A Srinagar il festival letterario Harud (per il momento rinviato) è annunciato essere il più nuovo, più emozionante: “Mentre le foglie d'autunno cambiano colore, nella valle del Kashmir riverbererà il suono della poesia, il dialogo, dibattiti e discussioni letterario...”. Gli organizzatori lo pubblicizzano come un evento “apolitico”, ma non hanno detto come possano essere 'apolitici' gli autori o le vittime di una brutale occupazione militare che ha causato decine di migliaia di vite spezzate, il lutto di migliaia di donne e bambini e la mutilazione centinaia di migliaia di persone nella camere di tortura. Mi chiedo: gli ospiti letterari verranno con visto turistico? Ci saranno quelli separati per Srinagar e Delhi? Occorrerà loro il nulla osta di sicurezza? Un Kashmiri che parla andrà direttamente dal Festival ad un centro di interrogatori, o gli sarà permesso di tornare a casa per cambiarsi e raccogliere le sue cose? (Qui sono un po’ rozza, so bene che saranno più sottili.)

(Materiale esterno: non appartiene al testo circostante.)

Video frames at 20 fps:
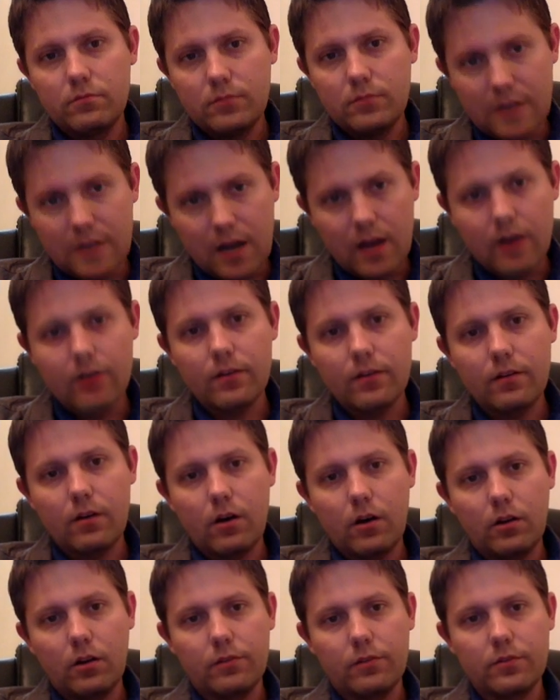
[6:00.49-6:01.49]
done
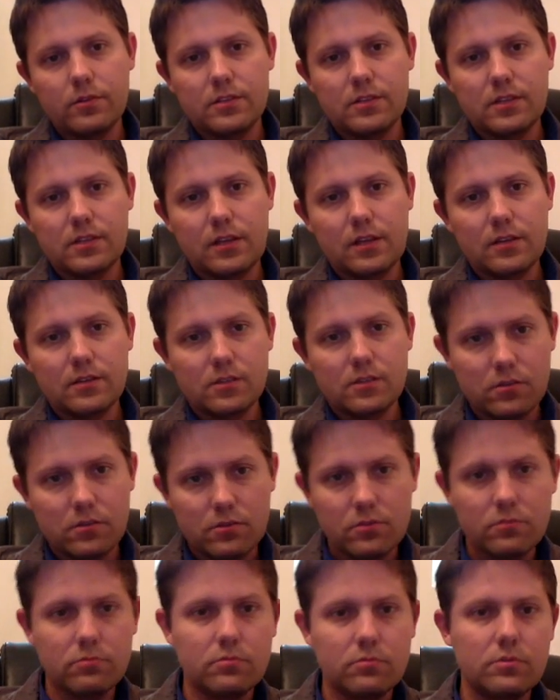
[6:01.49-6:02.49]
all of those things, so
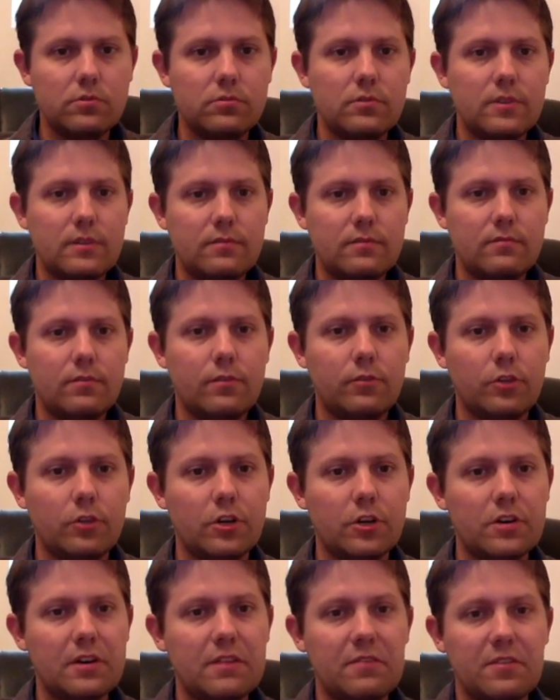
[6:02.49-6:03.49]
you have
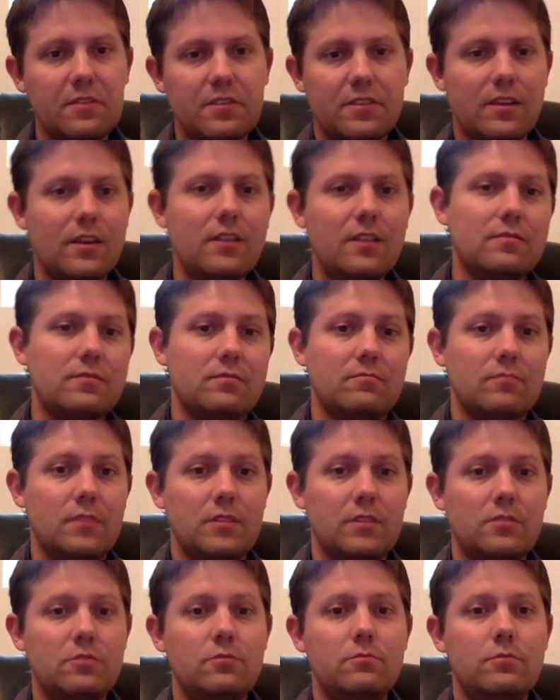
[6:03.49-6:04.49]
learned everything
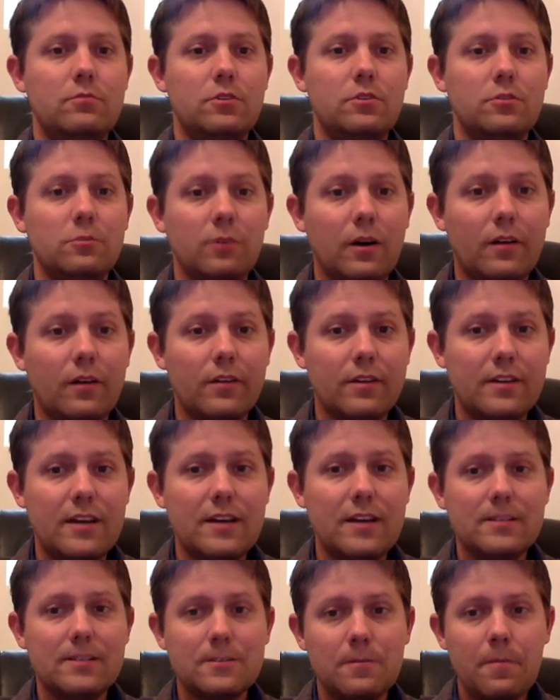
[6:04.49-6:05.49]
and you can do well on the
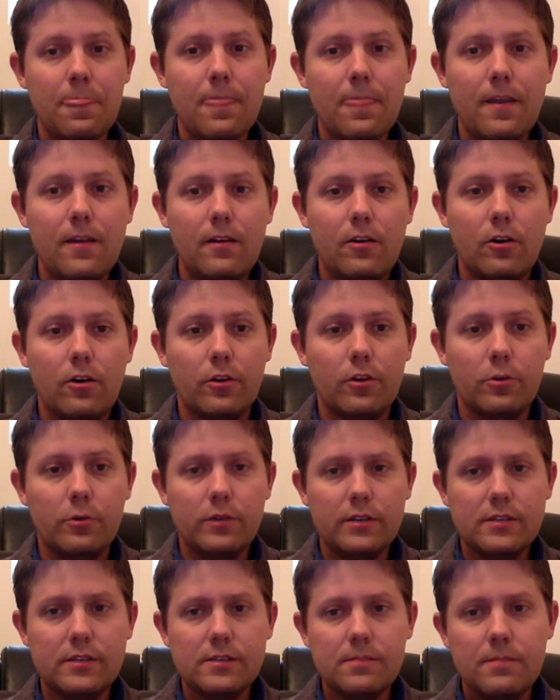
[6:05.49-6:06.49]
test or the
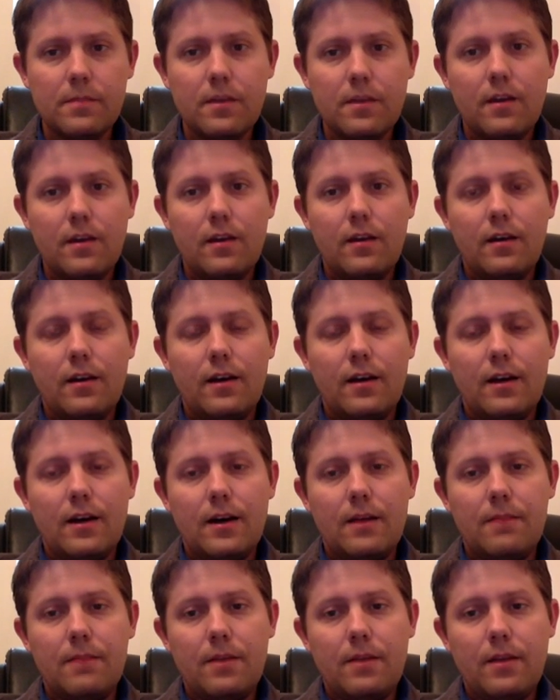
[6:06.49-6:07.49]
quiz.
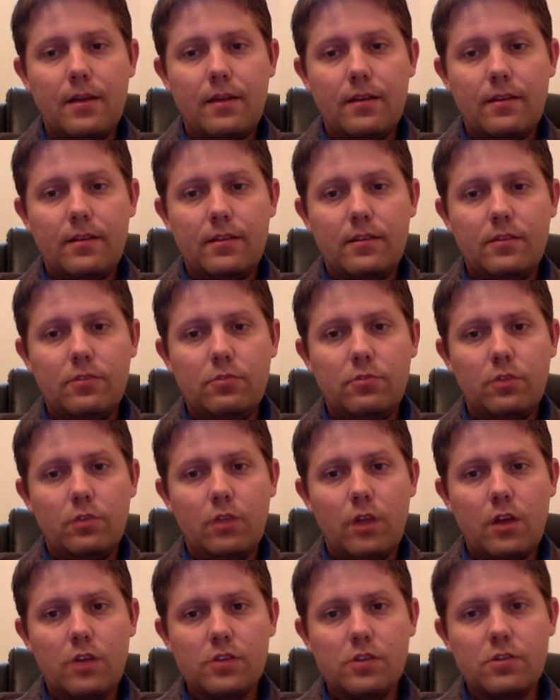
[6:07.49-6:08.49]
You will
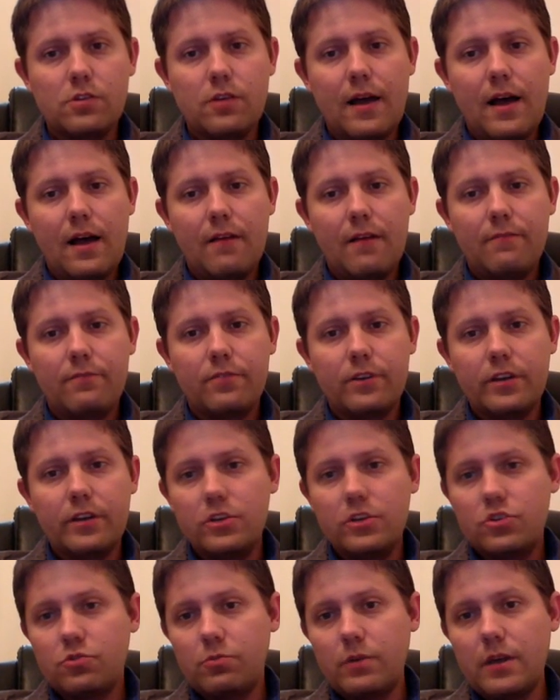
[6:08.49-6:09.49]
also have for
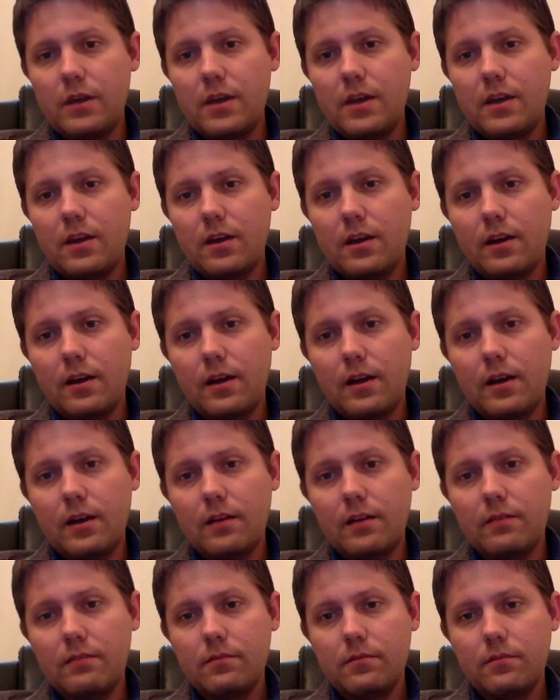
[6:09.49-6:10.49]
each week
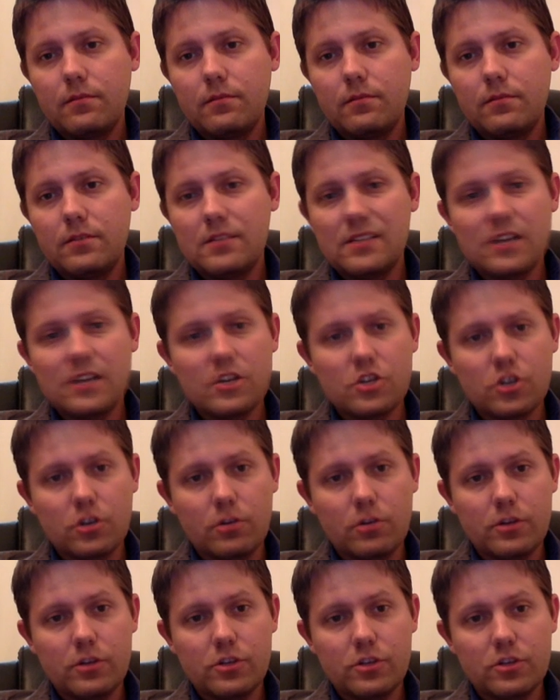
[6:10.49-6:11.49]
a discussion
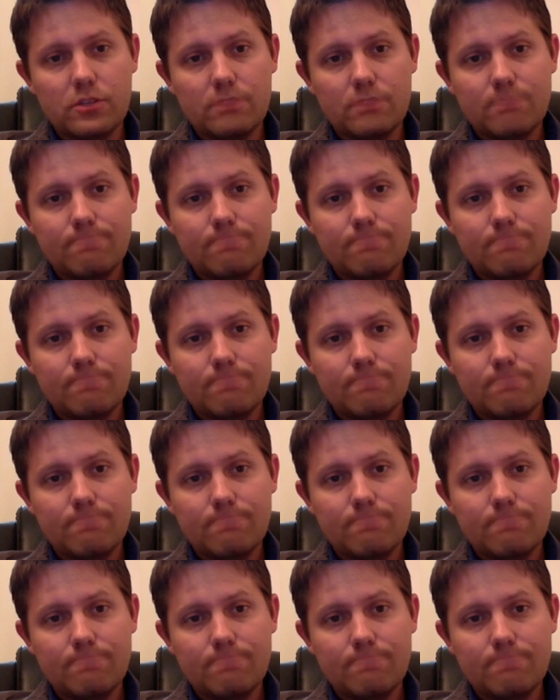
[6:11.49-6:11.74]
question.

Il rumore festoso di questa libertà spuria contribuisce ad attutire il rumore di passi nei corridoi dell'aeroporto che gli espulsi percorrono a passo di rana verso gli aerei in partenza, lo scatto delle manette che si stringono, i polsi caldi e il freddo rumore metallico delle porte della prigione. I nostri polmoni vengono gradualmente deprivati di ossigeno. Forse è tempo di usare tutto il fiato che resta nel nostro corpo per dire: “Aprite quelle porte insanguinate”.